Sí, hubo llamadas… muchas. Hasta una docena entre Claudia Sheinbaum y Donald Trump. Cordiales, dicen. Amables, presumen. Pero en diplomacia de alto nivel, las llamadas no sustituyen el cara a cara.
¿El único encuentro presencial?
Una charla de banqueta, improvisada, durante el sorteo del Mundial en Washington. Eso no es cumbre… es coincidencia.
Y ahí está el punto:
Mientras otros embajadores construyen puentes sólidos, aquí no se logró ni una reunión privada, formal, estratégica entre la presidenta de México y el hombre más poderoso del vecino del norte.
Así de claro.
Podrán destacar gestiones, como el tema de remesas… pero el verdadero termómetro estaba en la relación política de alto nivel. Y en ese rubro, se quedó corto.
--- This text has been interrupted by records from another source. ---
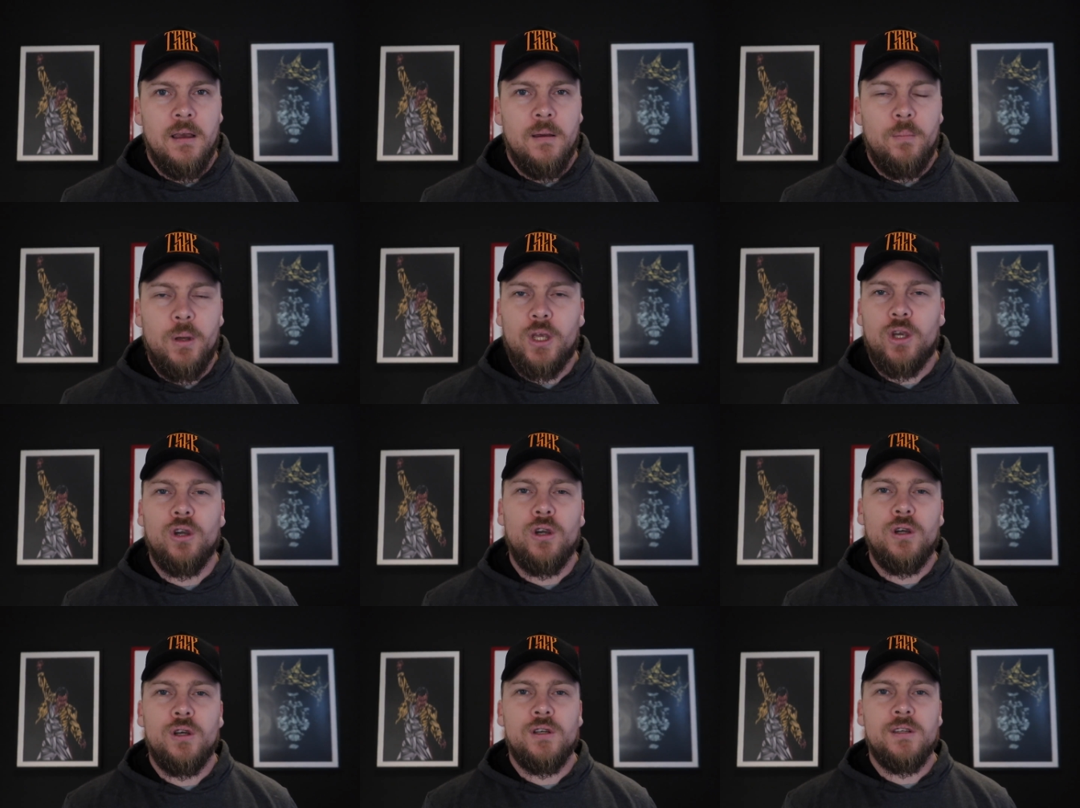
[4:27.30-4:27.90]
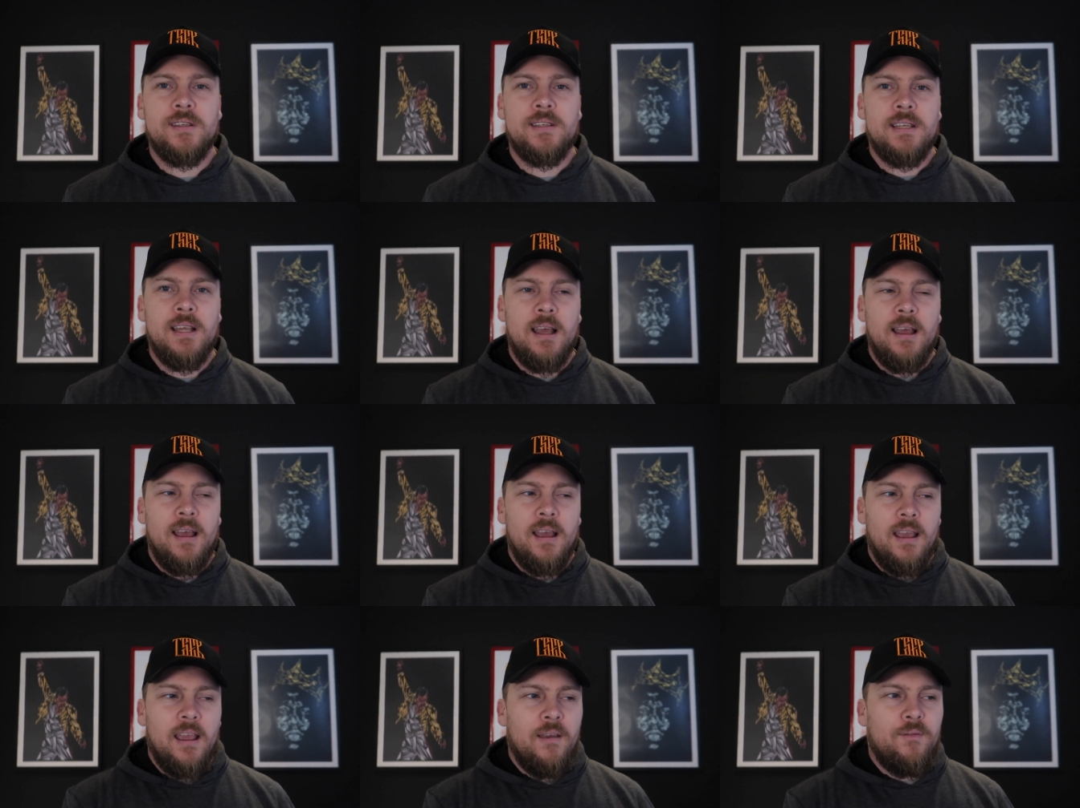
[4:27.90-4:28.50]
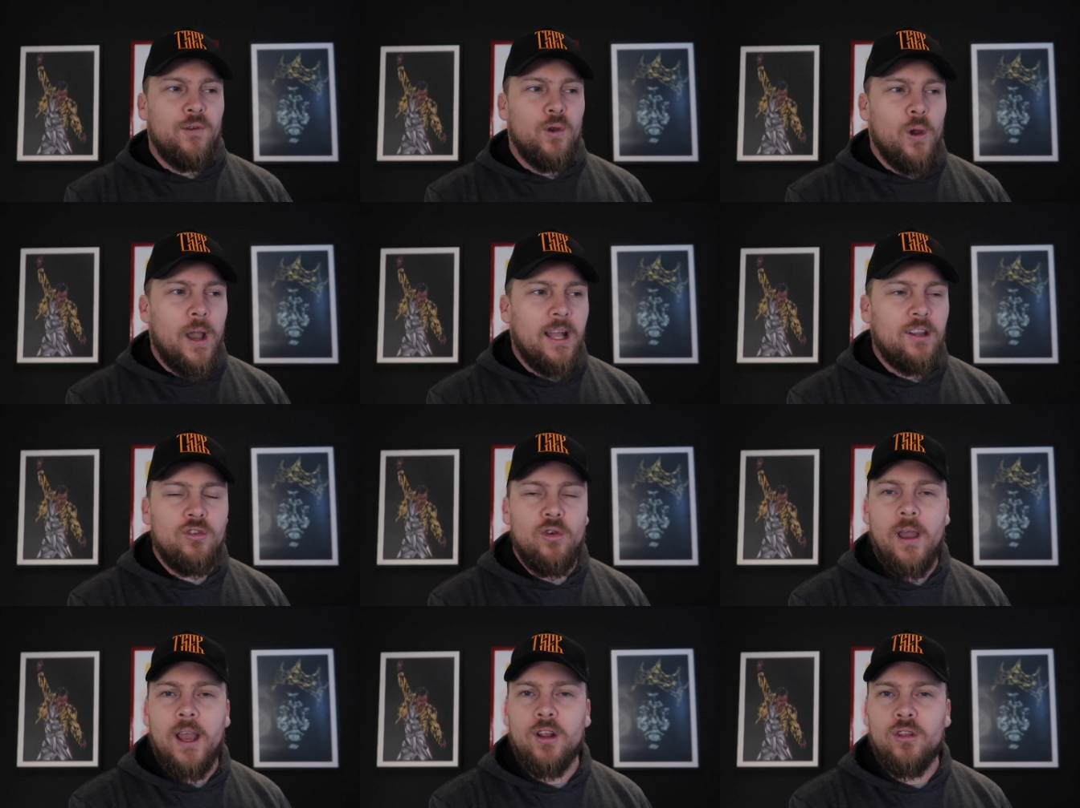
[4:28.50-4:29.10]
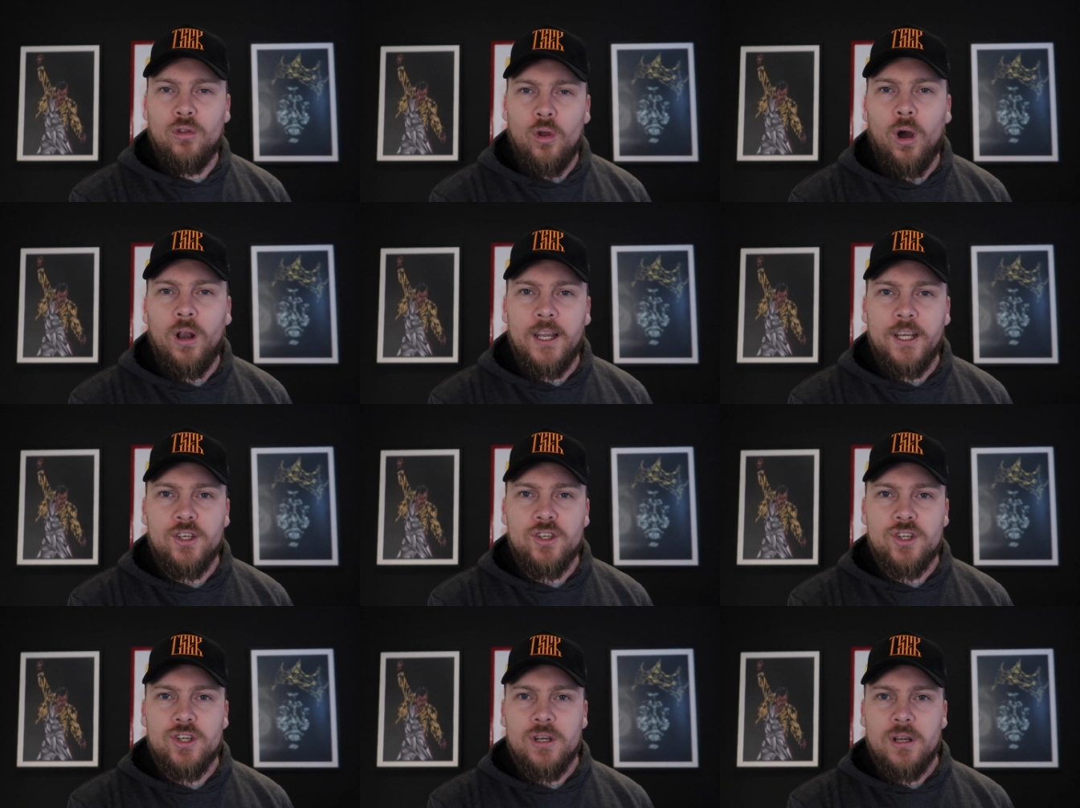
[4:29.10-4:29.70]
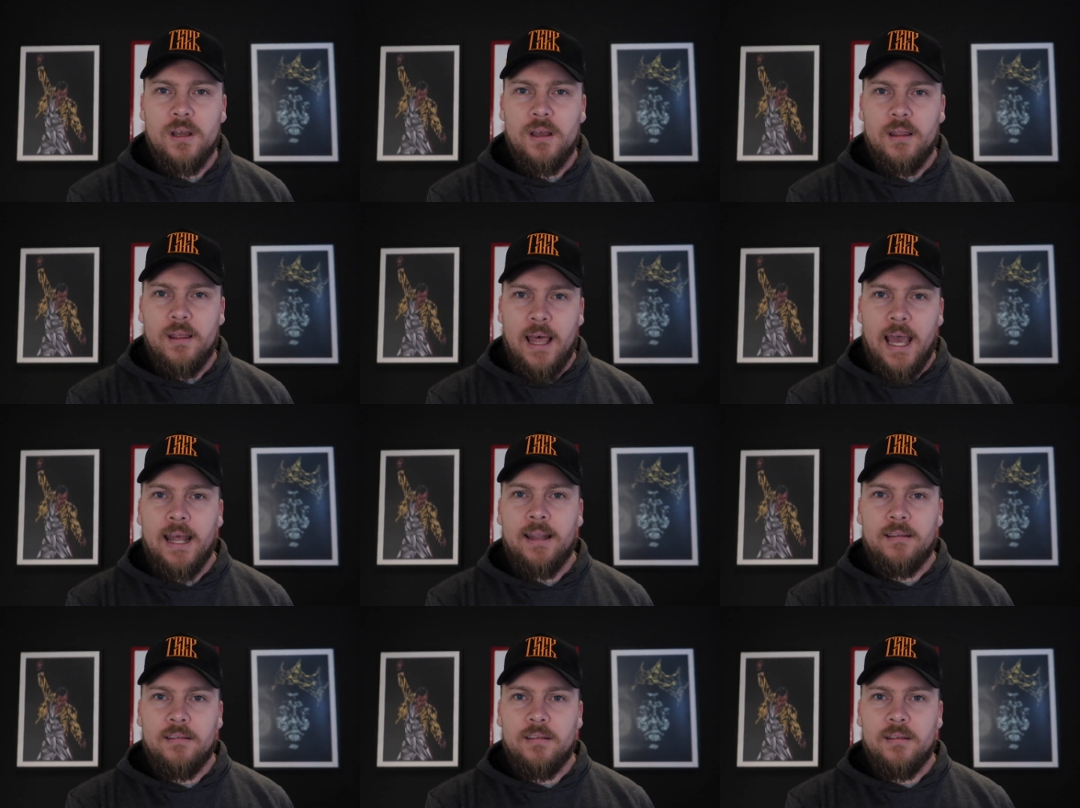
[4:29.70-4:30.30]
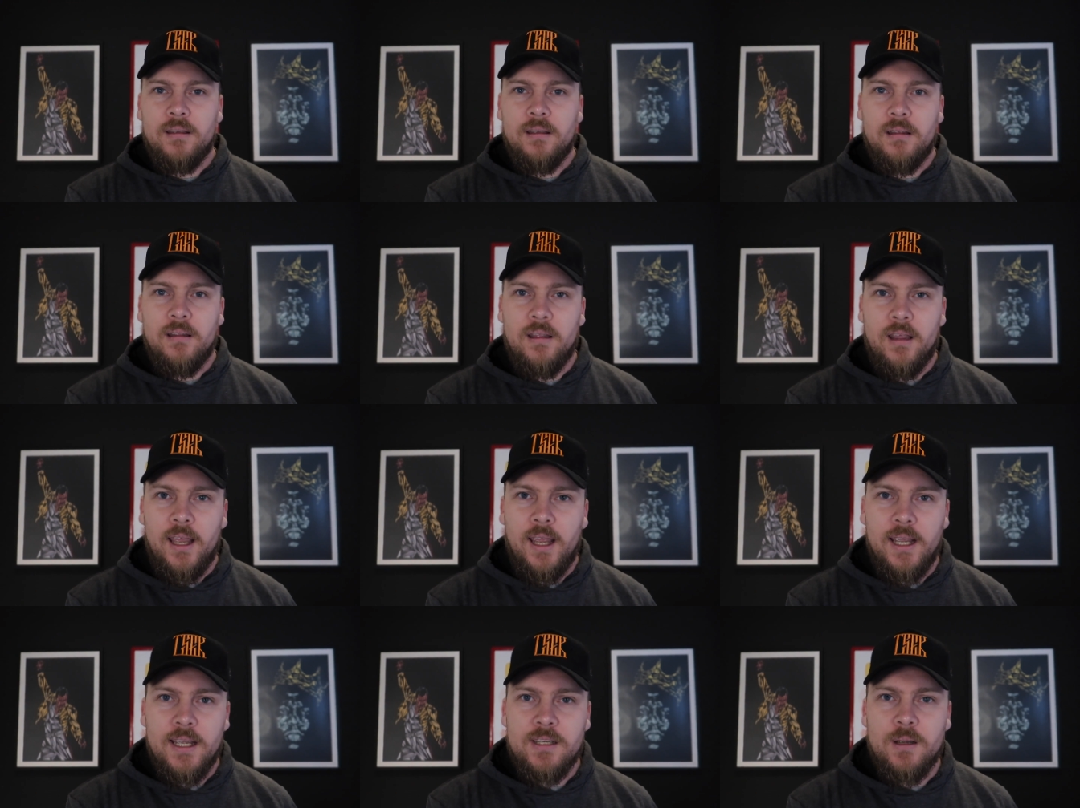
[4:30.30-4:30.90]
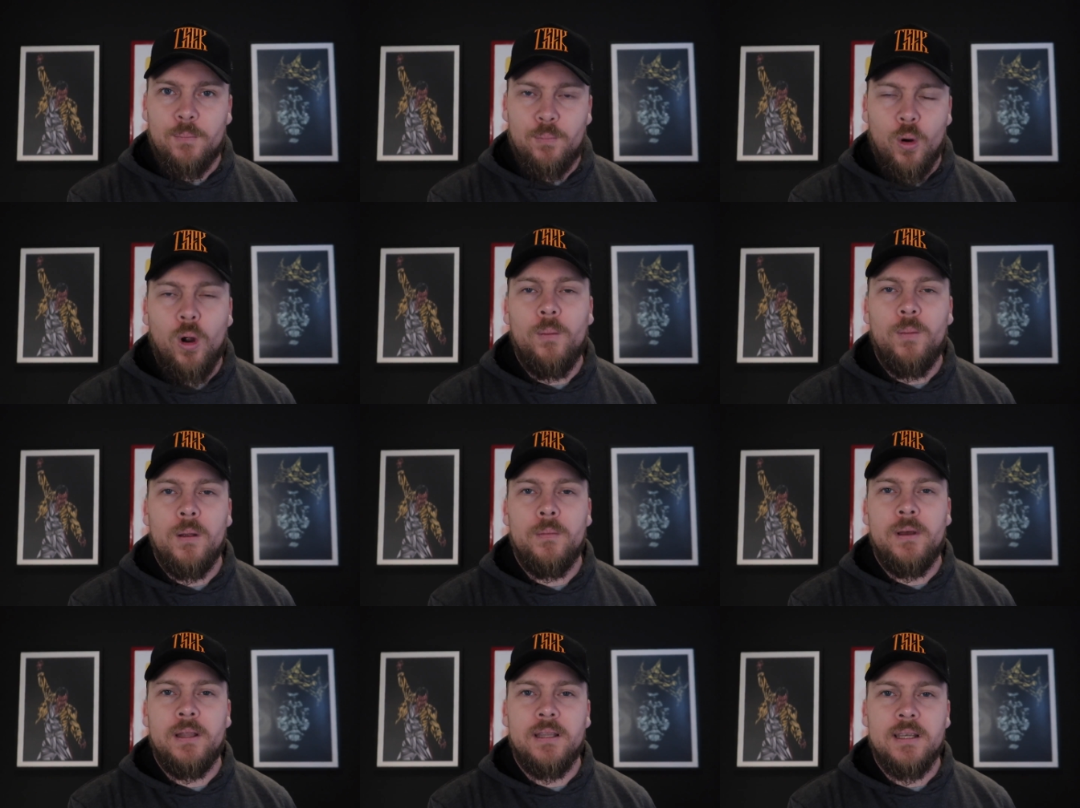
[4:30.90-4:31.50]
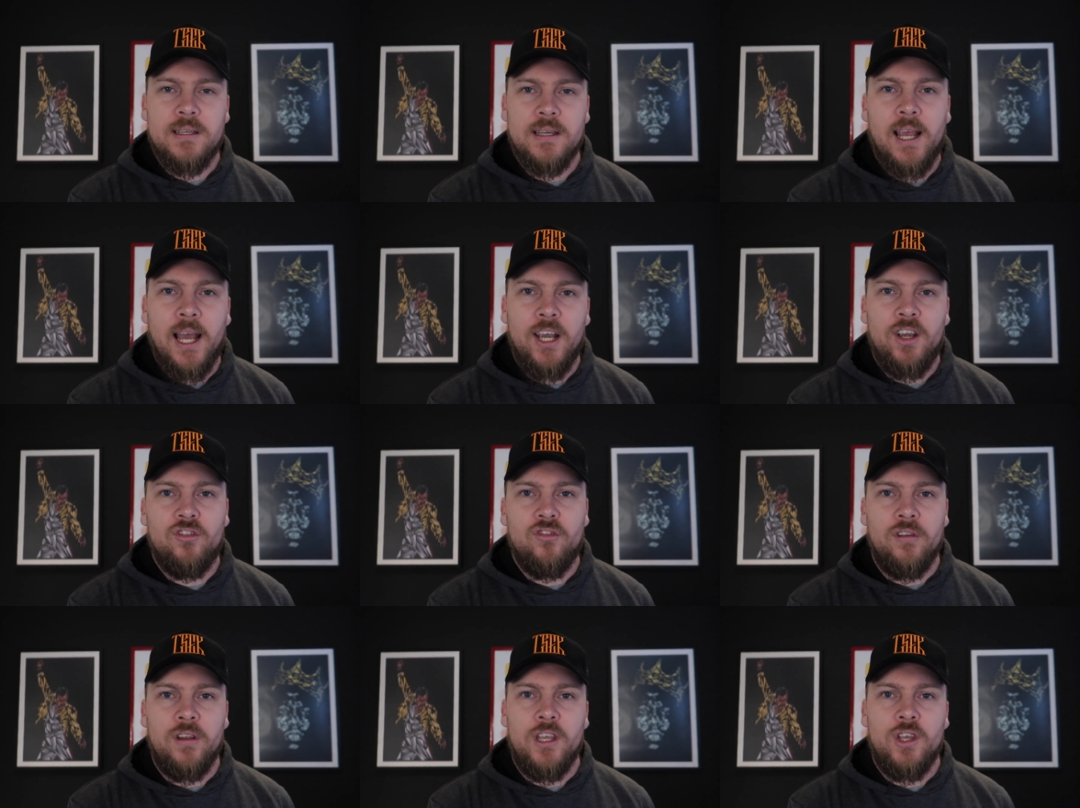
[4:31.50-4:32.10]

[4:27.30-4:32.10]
Because if you had to acknowledge that there is a problem in this country,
Por eso el relevo no sorprende.
Porque en política, cuando no hay resultados que pesen… los elogios no alcanzan.
Se va Moctezuma… y llega Roberto Lazzeri con una tarea urgente: dejar la diplomacia de banqueta y entrar a la de escritorio… donde se toman las decisiones de verdad.
EN OTRO TEMA…, Aquí no hubo discurso… hubo lana y respaldo real.
La secretaria de Economía, Ninfa Cantú Deándar, salió a ponerle gasolina a los emprendedores con distintivos y créditos que sí hacen diferencia.
Se entregaron 63 sellos “Hecho en Tamaulipas” y “Hecho en México” a 23 negocios que ya traen calidad y empuje. No es solo un reconocimiento… es abrirles la puerta a mercados más grandes.
Pero lo importante vino con billete en mano:
Casi un millón de pesos en créditos del Fondo Tamaulipas para micro y pequeños empresarios. Dinero que no se queda en escritorio… se convierte en inventario, empleo y movimiento económico.
Esto forma parte de la estrategia del gobernador Américo Villarreal Anaya, que está apostando a algo básico pero olvidado por muchos: hacer crecer desde abajo.
Y con el respaldo local de Carmen Lilia Canturosas Villarreal, queda claro que cuando hay coordinación, las cosas caminan.
Así de simple:
Menos rollo… más impulso al que sí produce.
POR OTRO LADO…, Hoy 29 de abril no habrá rollo… habrá números.
El rector de la UAT, Dámaso Anaya Alvarado, llega a su Segundo Informe con dos cartas que pesan: avance académico y becas.
Y no es menor:
uno de cada dos estudiantes ya tiene beca. Más de 42 mil alumnos respaldados. Eso no es discurso… es permanencia, es oportunidad, es futuro.
En lo académico, la apuesta también es clara:
mejorar aulas, laboratorios, certificaciones… subirle el nivel a la enseñanza para que la UAT compita en serio.
Lo demás suma —deporte, vinculación, infraestructura—, pero el mensaje central es contundente:
apoyar al estudiante y elevar la calidad educativa.
Así llega Anaya a su informe:
con resultados que se pueden medir… y con una universidad que empieza a moverse en la dirección correcta.